Hamon, Y., Legowska, M., Fergelot, P., Dallet-Choisy, S., Newell, L., Vanderlynden, L., et al. (2016). Analysis of urinary cathepsin C for diagnosing Papillon-Lefevre syndrome. FEBS JOURNAL, 283(3), 498-509. doi:10.1111/febs.13605.

Zitierlink: https://hdl.handle.net/11858/00-001M-0000-002A-22DF-C

Zusammenfassung

Papillon-Lefevre syndrome (PLS) (OMIM: 245000) is a rare disease characterized by severe periodontitis and palmoplantar keratoderma. It is caused by mutations in both alleles of the cathepsin C (CatC) gene CTSC that completely abrogate the proteolytic activity of this cysteine proteinase. Most often, a genetic analysis to enable early and rapid diagnosis of PLS is unaffordable or unavailable. In this study, we tested the hypothesis that active CatC is constitutively excreted and can be easily traced in the urine of normal subjects. If this is true, determining its absence in the urine of patients would be an early, simple, reliable, low-cost and easy diagnostic technique. All 75 urine samples from healthy control subjects (aged 3 months to 80 years) contained proteolytically active CatC and its proform, as revealed by kinetic analysis and immunochemical detection.

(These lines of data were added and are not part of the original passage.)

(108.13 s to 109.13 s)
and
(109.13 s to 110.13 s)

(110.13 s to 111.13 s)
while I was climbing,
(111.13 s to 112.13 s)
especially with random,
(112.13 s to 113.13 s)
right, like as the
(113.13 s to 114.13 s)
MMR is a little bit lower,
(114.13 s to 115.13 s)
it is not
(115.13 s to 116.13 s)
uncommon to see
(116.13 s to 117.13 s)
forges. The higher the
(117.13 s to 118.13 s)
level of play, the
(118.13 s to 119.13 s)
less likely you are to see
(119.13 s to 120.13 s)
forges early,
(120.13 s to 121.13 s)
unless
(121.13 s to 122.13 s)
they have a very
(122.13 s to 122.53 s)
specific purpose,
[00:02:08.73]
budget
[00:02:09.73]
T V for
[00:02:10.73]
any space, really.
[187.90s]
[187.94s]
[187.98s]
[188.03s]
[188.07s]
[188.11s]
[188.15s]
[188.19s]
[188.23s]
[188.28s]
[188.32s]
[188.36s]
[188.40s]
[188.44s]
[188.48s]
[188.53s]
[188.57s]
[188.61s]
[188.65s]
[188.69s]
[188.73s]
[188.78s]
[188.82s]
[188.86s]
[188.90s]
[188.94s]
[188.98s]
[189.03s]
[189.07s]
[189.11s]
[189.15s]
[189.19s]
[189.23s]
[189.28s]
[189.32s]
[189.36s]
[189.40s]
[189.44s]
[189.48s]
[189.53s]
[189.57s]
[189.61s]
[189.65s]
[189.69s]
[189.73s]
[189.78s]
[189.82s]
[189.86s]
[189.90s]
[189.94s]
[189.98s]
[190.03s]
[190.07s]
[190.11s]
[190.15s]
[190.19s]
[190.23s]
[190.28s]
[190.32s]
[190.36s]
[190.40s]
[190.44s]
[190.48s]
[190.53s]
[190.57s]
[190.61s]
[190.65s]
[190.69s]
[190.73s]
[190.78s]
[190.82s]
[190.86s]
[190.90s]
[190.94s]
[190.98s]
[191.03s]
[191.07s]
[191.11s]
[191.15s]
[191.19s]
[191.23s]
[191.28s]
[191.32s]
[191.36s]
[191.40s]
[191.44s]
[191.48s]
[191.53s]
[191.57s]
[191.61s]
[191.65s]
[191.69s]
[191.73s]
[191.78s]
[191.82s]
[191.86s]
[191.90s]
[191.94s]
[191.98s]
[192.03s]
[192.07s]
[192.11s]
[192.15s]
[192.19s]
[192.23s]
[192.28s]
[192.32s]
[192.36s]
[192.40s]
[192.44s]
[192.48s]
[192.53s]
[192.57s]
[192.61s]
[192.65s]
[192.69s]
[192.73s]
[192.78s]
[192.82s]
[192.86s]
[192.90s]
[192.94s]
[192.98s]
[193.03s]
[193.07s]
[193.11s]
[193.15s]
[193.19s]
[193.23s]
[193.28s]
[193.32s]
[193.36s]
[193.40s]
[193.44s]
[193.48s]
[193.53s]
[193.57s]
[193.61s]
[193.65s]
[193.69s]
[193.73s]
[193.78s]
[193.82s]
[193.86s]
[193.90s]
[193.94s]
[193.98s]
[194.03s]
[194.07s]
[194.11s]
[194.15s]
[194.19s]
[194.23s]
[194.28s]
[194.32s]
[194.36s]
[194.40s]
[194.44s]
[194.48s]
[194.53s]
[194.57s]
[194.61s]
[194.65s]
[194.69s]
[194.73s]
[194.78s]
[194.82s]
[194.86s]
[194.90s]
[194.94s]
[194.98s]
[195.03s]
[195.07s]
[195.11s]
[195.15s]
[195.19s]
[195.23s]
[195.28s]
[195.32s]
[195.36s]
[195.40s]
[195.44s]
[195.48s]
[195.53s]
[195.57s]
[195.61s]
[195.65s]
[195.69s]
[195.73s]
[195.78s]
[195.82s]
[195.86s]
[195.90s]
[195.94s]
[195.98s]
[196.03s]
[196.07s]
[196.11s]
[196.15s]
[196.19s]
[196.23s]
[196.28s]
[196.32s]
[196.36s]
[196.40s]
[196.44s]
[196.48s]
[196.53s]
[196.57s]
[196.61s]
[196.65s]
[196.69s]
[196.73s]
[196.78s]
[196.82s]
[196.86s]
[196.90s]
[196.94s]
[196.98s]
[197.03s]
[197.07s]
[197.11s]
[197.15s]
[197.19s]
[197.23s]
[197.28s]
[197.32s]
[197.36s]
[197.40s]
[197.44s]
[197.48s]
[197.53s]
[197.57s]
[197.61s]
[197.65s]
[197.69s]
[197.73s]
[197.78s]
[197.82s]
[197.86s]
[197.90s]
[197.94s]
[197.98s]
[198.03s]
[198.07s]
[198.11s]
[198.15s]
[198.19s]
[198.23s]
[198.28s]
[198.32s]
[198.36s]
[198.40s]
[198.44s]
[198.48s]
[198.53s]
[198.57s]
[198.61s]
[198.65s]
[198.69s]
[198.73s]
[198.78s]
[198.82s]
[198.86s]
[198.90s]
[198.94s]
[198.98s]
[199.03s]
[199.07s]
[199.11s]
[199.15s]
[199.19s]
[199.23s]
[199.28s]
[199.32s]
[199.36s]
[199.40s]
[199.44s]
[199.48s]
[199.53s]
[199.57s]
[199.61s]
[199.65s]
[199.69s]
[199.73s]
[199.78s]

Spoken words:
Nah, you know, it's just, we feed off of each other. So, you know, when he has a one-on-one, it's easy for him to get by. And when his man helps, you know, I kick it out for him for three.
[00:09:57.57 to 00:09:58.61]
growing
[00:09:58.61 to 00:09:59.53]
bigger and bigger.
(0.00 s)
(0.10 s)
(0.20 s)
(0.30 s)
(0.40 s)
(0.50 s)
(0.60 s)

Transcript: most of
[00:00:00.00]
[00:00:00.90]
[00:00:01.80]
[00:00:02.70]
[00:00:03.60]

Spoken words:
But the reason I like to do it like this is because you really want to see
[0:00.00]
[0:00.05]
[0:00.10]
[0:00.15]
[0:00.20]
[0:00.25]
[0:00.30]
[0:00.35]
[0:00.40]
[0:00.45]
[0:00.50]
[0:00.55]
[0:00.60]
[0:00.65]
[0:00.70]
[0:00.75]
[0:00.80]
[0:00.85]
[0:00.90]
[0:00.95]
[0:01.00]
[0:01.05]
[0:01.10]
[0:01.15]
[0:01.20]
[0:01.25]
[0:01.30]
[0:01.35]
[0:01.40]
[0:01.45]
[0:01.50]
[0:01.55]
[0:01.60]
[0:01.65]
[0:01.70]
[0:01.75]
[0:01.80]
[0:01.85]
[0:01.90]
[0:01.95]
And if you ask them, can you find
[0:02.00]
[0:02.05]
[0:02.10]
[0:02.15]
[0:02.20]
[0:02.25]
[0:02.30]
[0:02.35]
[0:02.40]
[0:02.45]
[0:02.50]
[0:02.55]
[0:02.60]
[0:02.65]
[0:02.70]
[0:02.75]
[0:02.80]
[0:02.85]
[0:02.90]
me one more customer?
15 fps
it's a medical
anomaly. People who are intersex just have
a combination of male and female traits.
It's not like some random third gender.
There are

Of the urine samples of 31 patients with a PLS phenotype, 29 contained neither proteolytically active CatC nor the CatC antigen, so that the PLS diagnosis was confirmed. CatC was detected in the urine of the other two patients, and genetic analysis revealed no loss-of-function mutation in CTSC, indicating that they suffer from a PLS-like condition but not from PLS. Screening for the absence of urinary CatC activity soon after birth and early treatment before the onset of PLS manifestations will help to prevent aggressive periodontitis and loss of many teeth, and should considerably improve the quality of life of PLS patients.